Bloom 2017 received 120 000 visitors, its best ever year. Chelsea had, in terms of head turning Show Gardens, what many visitors assured me was its worst ever year. Brexit and the general turmoil over there I’m sure were the primary reasons for this.

By my reckoning then Bloom 2018 is perfectly positioned to make even further strides in prestige. Instead of the traditional and presumed route of the best of Irish designers eventually staging a garden at Chelsea what’s to stop the traffic next year coming the other way? Why can’t the best of Britain’s designers target Bloom as the optimum forum on which to showcase their talent?

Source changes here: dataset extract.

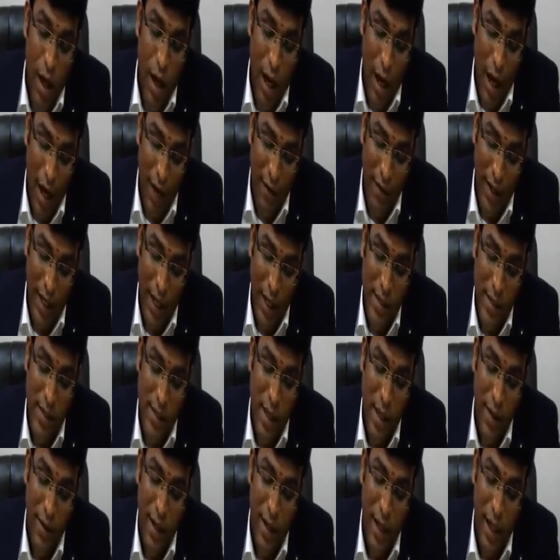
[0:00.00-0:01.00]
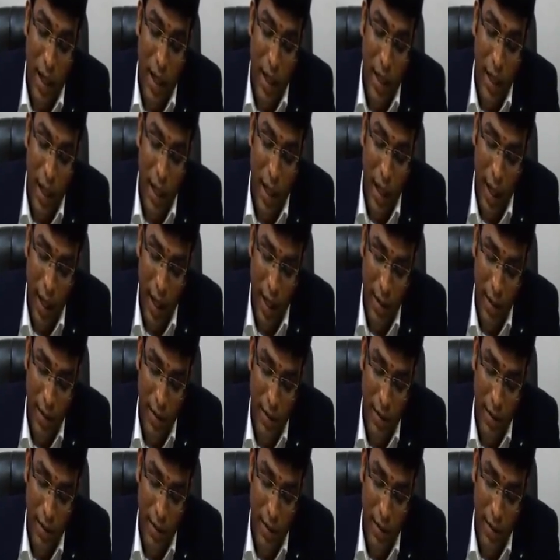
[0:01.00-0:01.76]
And we can see very clearly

And what of Bloom 2018, will I be there? The bad memories of rain soaked build days fade very quickly to be replaced by only the good ones. Events like Bloom run on good vibes, positive energy fills the air. The sun is (mostly) shining, it’s a Bank Holiday weekend, visitors are eating ice cream and in great form, the kids are entertained, the flowers are in full bloom, it’s all sweetness and light. Of all participants in the event the Show Garden designer is best positioned to capitalise on the good vibrations.

You could get very used to standing in the same spot nine hours a day for five days straight with an endless stream of people telling you how much they love your work. Bloom 2018? Defo.